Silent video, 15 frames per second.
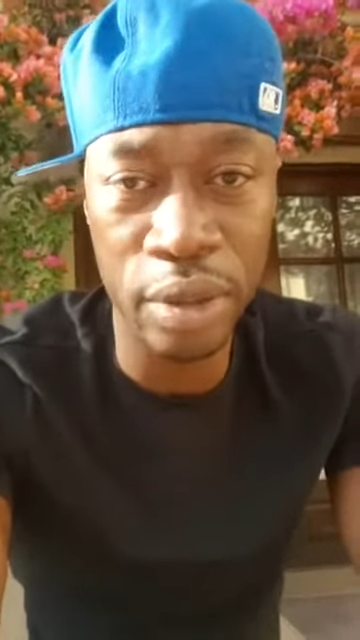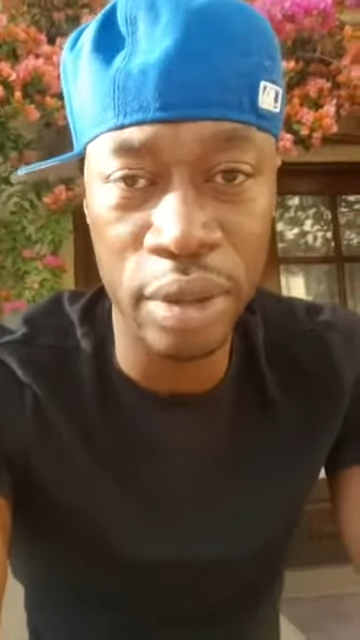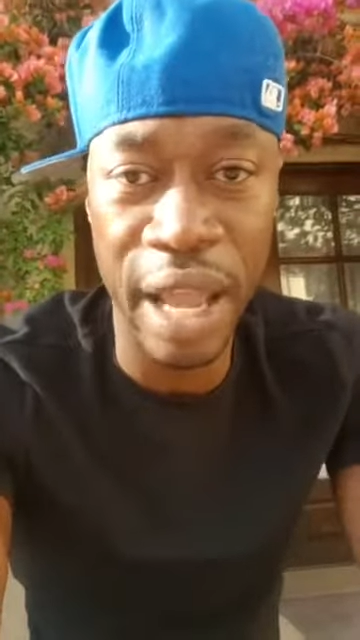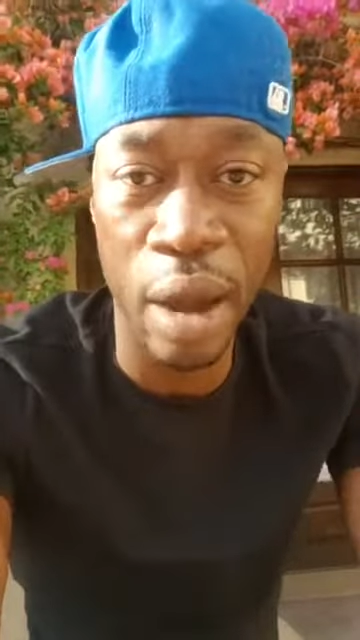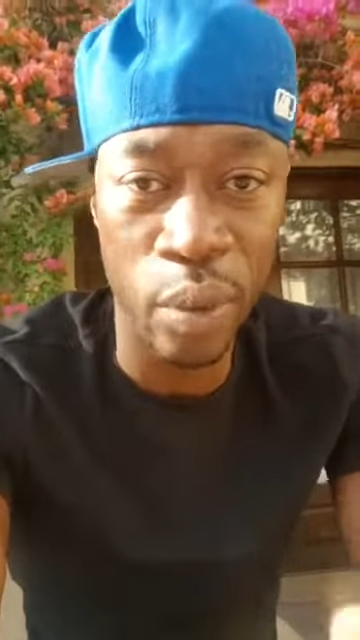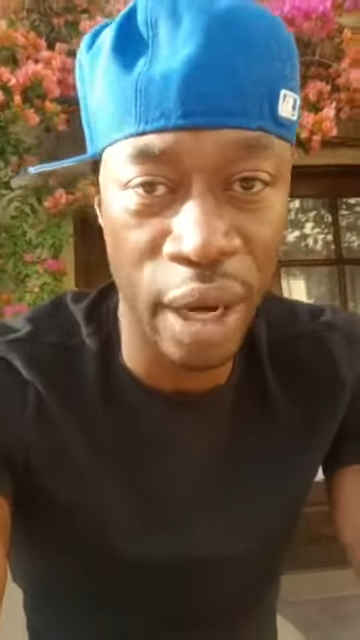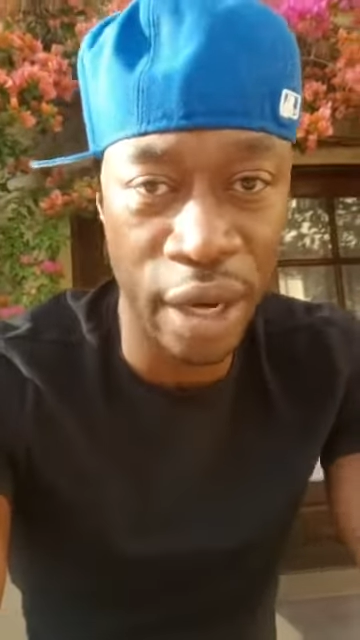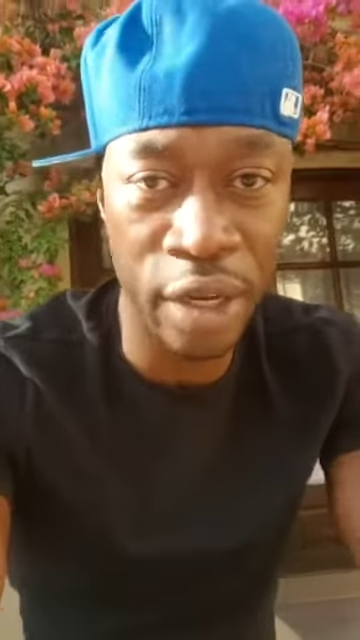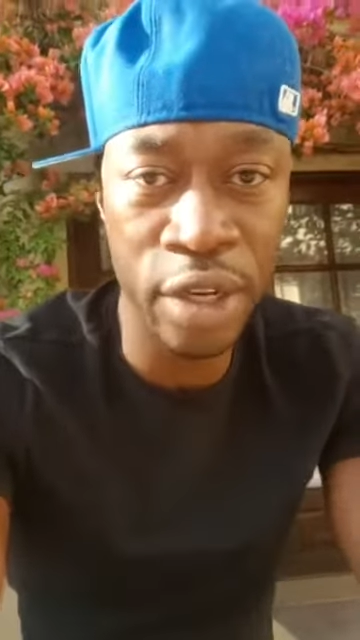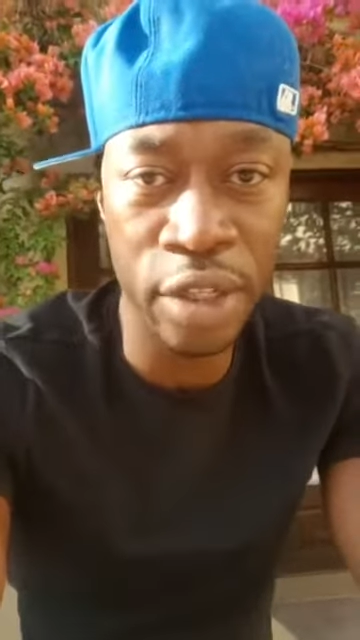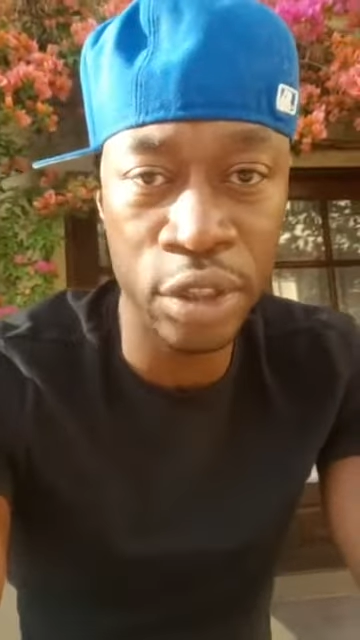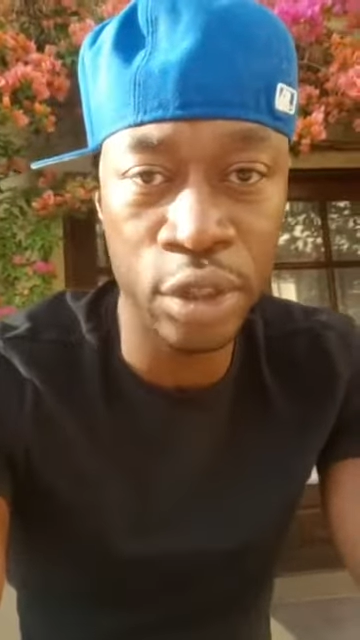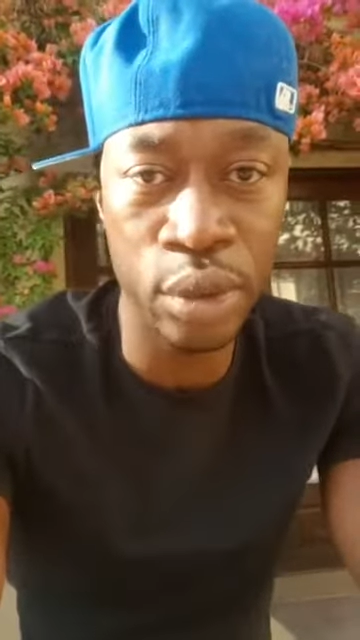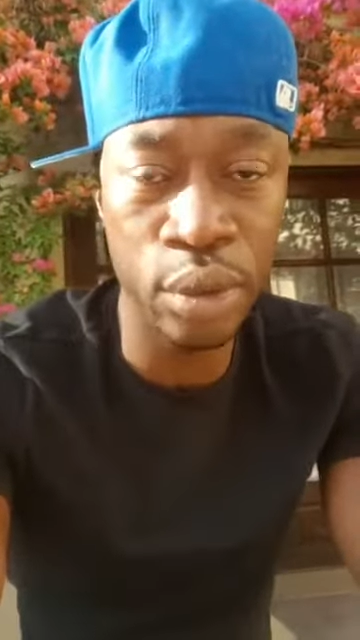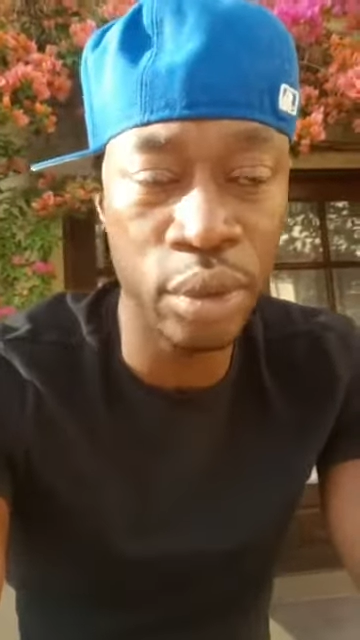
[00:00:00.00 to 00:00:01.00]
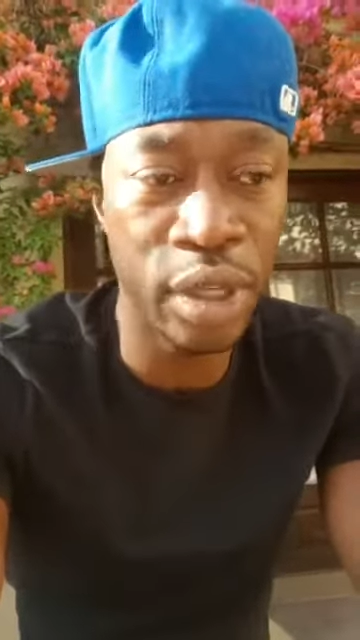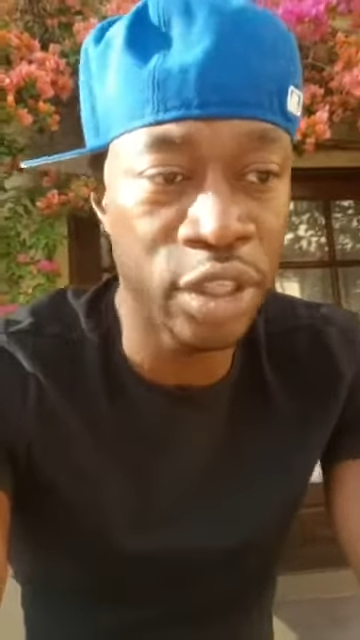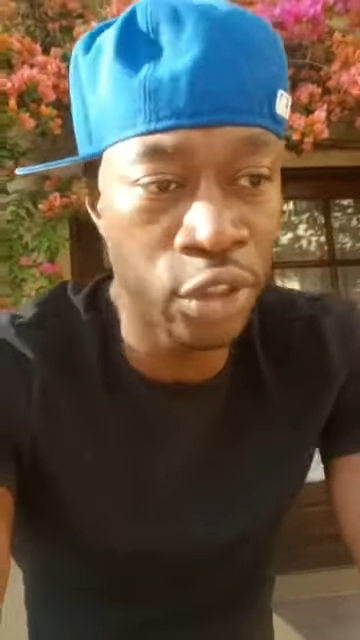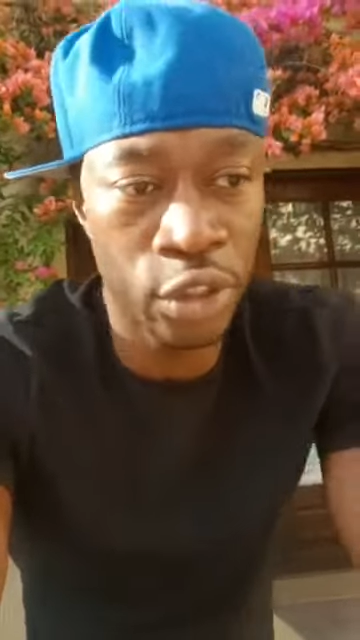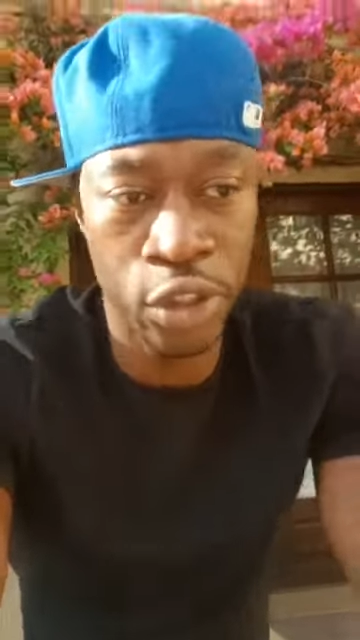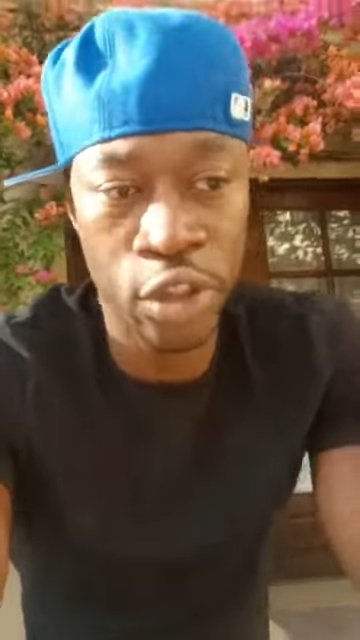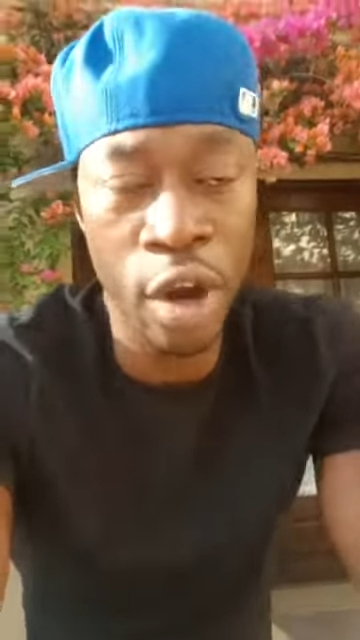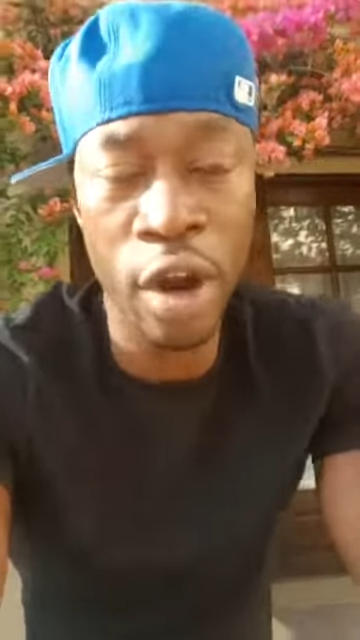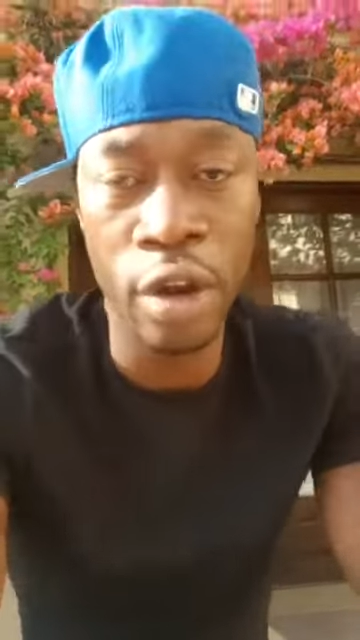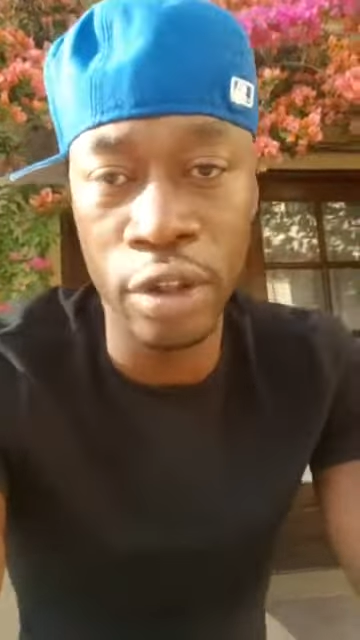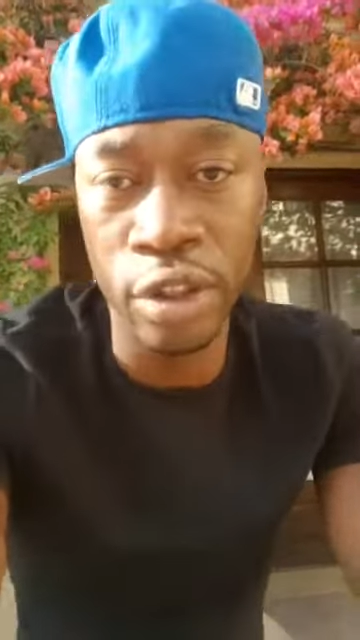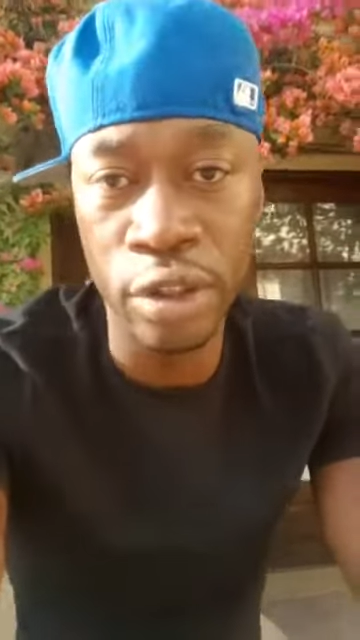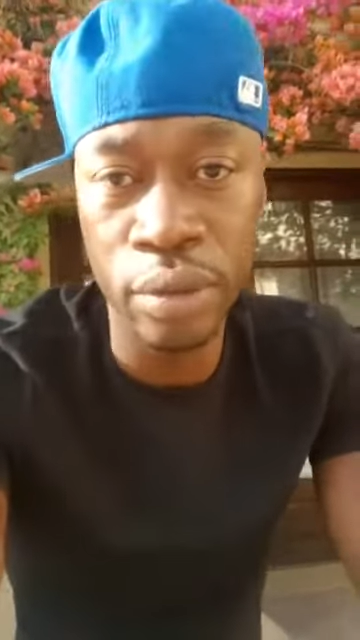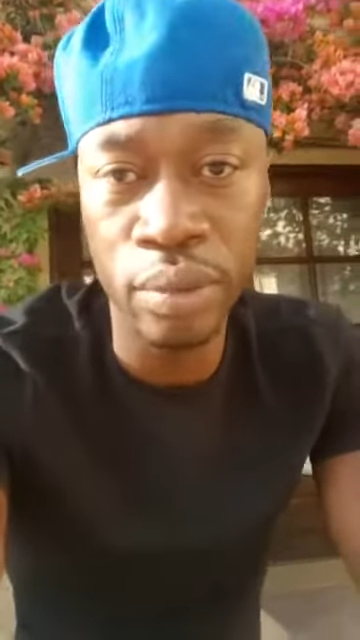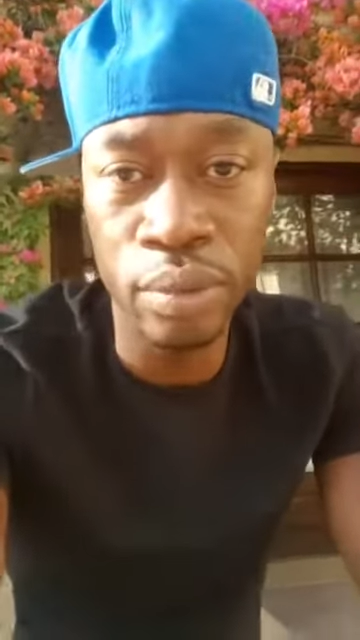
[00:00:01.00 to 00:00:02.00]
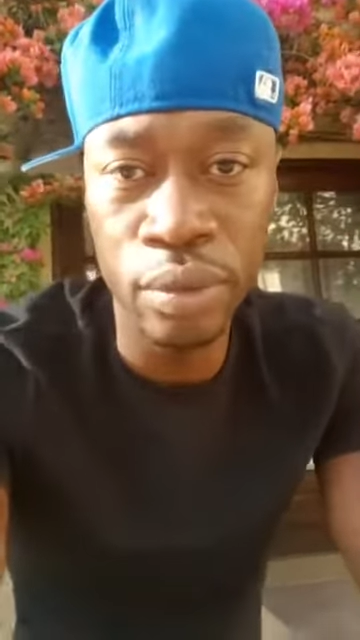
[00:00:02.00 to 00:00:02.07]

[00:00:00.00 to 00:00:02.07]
Now, what I could do is just charge.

****************

How to complete this task
Beginning with the line where "[00:00:00.00 to 00:00:01.00]" appears, restate word for word every line down to the last one in the data, but keep the pictures out.

Solution for this problem
[00:00:00.00 to 00:00:01.00]
[00:00:01.00 to 00:00:02.00]
[00:00:02.00 to 00:00:02.07]

[00:00:00.00 to 00:00:02.07]
Now, what I could do is just charge.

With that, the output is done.